Jefferson 3

This piece was originally published in the UVA Cavalier Daily.

At the risk of offending 469 UVA faculty colleagues and students who protest President Sullivan’s practice of quoting UVA founder Thomas Jefferson “in light of Jefferson’s owning of slaves and other racist views” (“Professors ask Sullivan to stop quoting Jefferson,” Cavalier Daily, Nov. 13), I would submit another Jefferson quote: 

“This institution [UVA] will be based on the illimitable freedom of the human mind.  For here we are not afraid to follow truth wherever it may lead, nor to tolerate any error so long as reason is left free to combat it.” 

Jefferson did not want to suppress “error,” but to allow competing claims to the truth to do battle in the intellectual marketplace of ideas.  We call that “academic freedom.”

Facts affirm the wisdom of Jefferson’s vision in this instance.  Censuring President Sullivan’s references to Thomas Jefferson would impoverish our students and faculty alike, and—as is so often the case with censorship advocates—it is premised upon ignorance. 

When Jefferson inherited slaves upon the deaths of his father and father-in-law, it was unlawful in Virginia to free slaves without permission of the governor and his council based upon extraordinary service.  In 1769, Jefferson drafted a statute permitting manumission of slaves—a rule finally enacted in 1782.

In his draft of the Declaration of Independence, Jefferson denounced King George III for having “waged cruel war against human nature itself, violating it’s most sacred rights of life & liberty in the persons of a distant people who never offended him, captivating & carrying them into slavery in another hemisphere . . . .”  The language was deleted to keep South Carolina and Georgia from walking out of the convention. 

Among his other antislavery efforts, Jefferson drafted an amendment to prevent the importation of new slaves into Virginia that was enacted in 1778—and another proclaiming that all children born to slaves in Virginia after 1800 would be born free, and “should be brought up, at the public expense, to tillage, arts, or sciences according to their geniuses . . . .” That radical proposal was never introduced, because the votes clearly did not exist. Jefferson wanted to have it ready, knowing public opinion would eventually change.

Like virtually every other national leader of his generation—including many who, like Jefferson, spoke out passionately against the evils of slavery—Thomas Jefferson was a racist.  But he was a reluctant racist.   In a February 25, 1809, letter to Henri Grégoire, Jefferson clarified:

“Be assured that no person living wishes more sincerely than I do, to see a complete refutation of the doubts I have myself entertained and expressed on the grade of understanding allotted to the negro by nature . . . .But whatever be their degree of talent, it is no measure of their rights. Because Sir Isaac Newton was superior to others in understanding, he was not therefore lord of the person or property of others.”
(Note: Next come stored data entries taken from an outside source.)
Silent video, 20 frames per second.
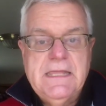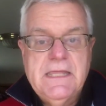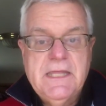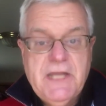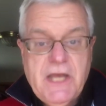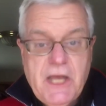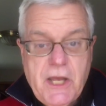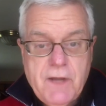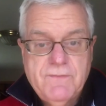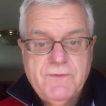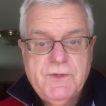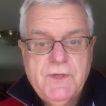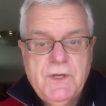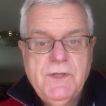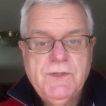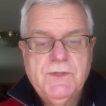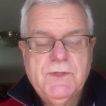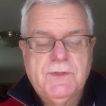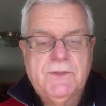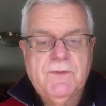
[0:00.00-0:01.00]
The day of
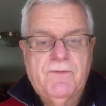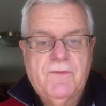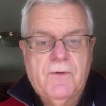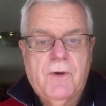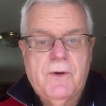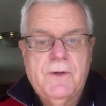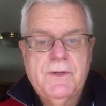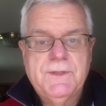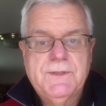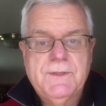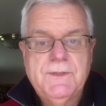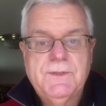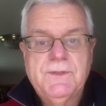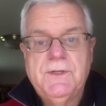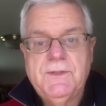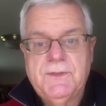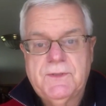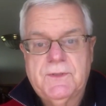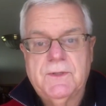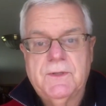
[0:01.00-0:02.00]
Jesus, of course, is
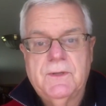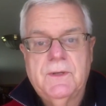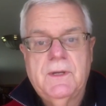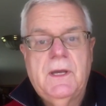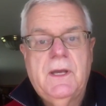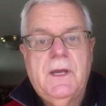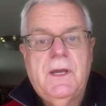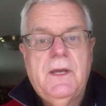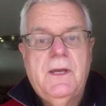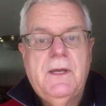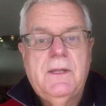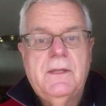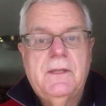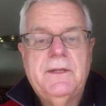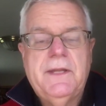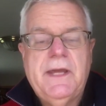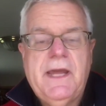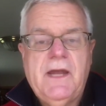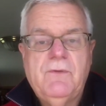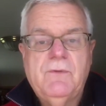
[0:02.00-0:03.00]
Easter,
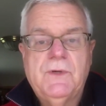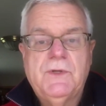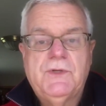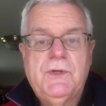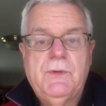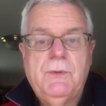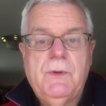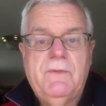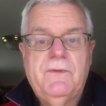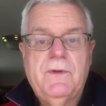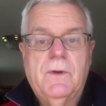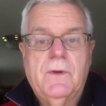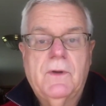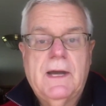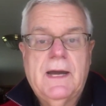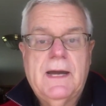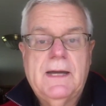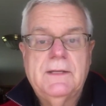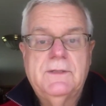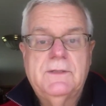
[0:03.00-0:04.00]
the day in which we reveal
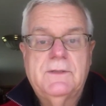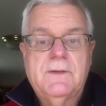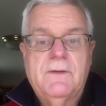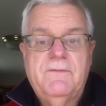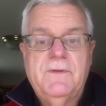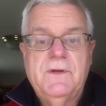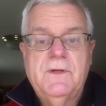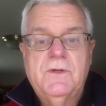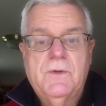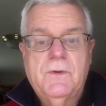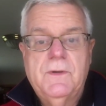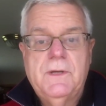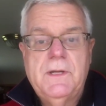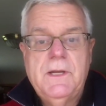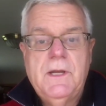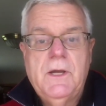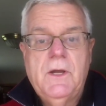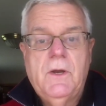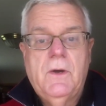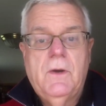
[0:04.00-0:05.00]
God's
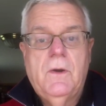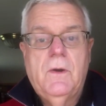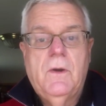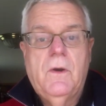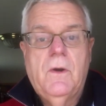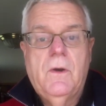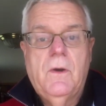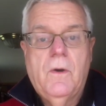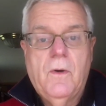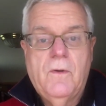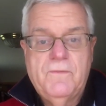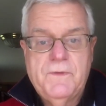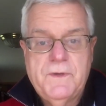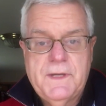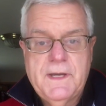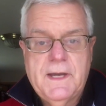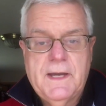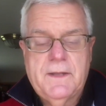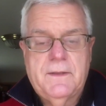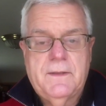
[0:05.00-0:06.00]
victory over
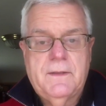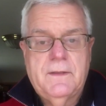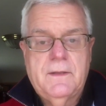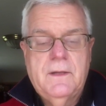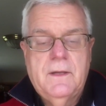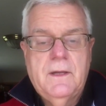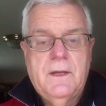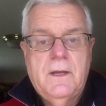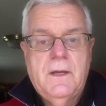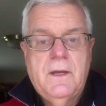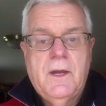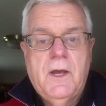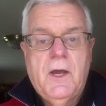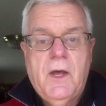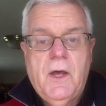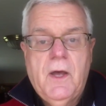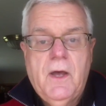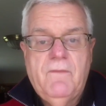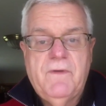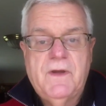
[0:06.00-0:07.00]
death,
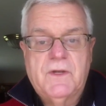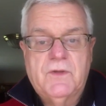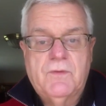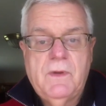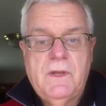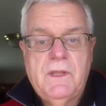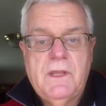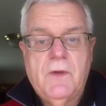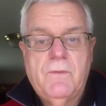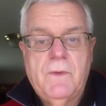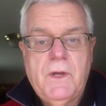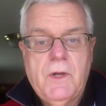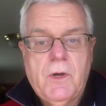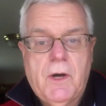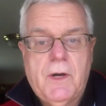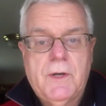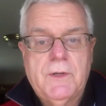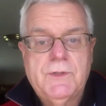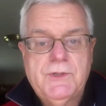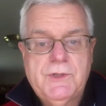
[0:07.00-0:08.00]
a victory that we
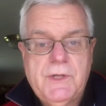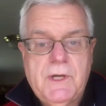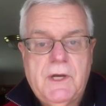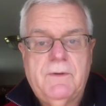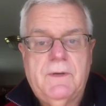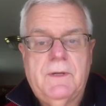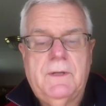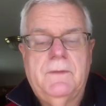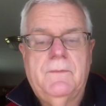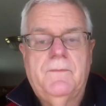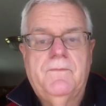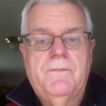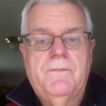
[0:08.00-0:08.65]
all share in.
As a member of the Second Continental Congress in 1787, Jefferson drafted rules for the governance of the Northwest Territories, article six of which read: “There shall be neither slavery nor involuntary servitude in the said territory, otherwise than in the punishment of crimes whereof the party shall have been duly convicted . . . .”  It failed by one vote. If the language sounds familiar, that’s because seven decades later the authors of the Thirteenth Amendment selected Jefferson’s language to honor his courageous struggle against slavery.

Today we face the sad spectacle of nearly 500 misinformed UVA professors and students seeking to ban the thoughts and words of Thomas Jefferson from our community.  Will they demand next that the Law School remove the Thirteenth Amendment from textbooks because it embodies Jefferson’s words?  Will they censor the writings of Aristotle because he, too, was a racist?

George Washington owned far more slaves than Jefferson and never once spoke out publicly against slavery. Washington did free his slaves in his will, but only after he and Martha died. Jefferson did not free his slaves in his will, because he was deeply in debt and Section 54 of the Revised Code of Virginia of 1819 prohibited the manumission of slaves until creditors had been fully compensated.   Freeing his slaves upon his death in 1826 was simply not a legal option.

Some of the most respected American presidents of the 20th century were racists.  Racism is a manifestation of ignorance, and all human beings are ignorant about many things.  Some of the most visionary scientists of the ancient world were both racists and sincere believers that the Earth was flat.  Should we ban their positive contributions from our schools because of their ignorance in other areas?  

The answer to ignorance is not censorship, but education and enlightenment. Let us not censor those who would seek to suppress the views of Thomas Jefferson, but rather subject their thoughts to the intellectual marketplace and allow each member of our community to draw his or her own conclusions in their search for the truth.


Robert F. Turner

Robert F. Turner is the Distinguished Fellow and Associate Director, Center for National Security Law at the University of Virginia.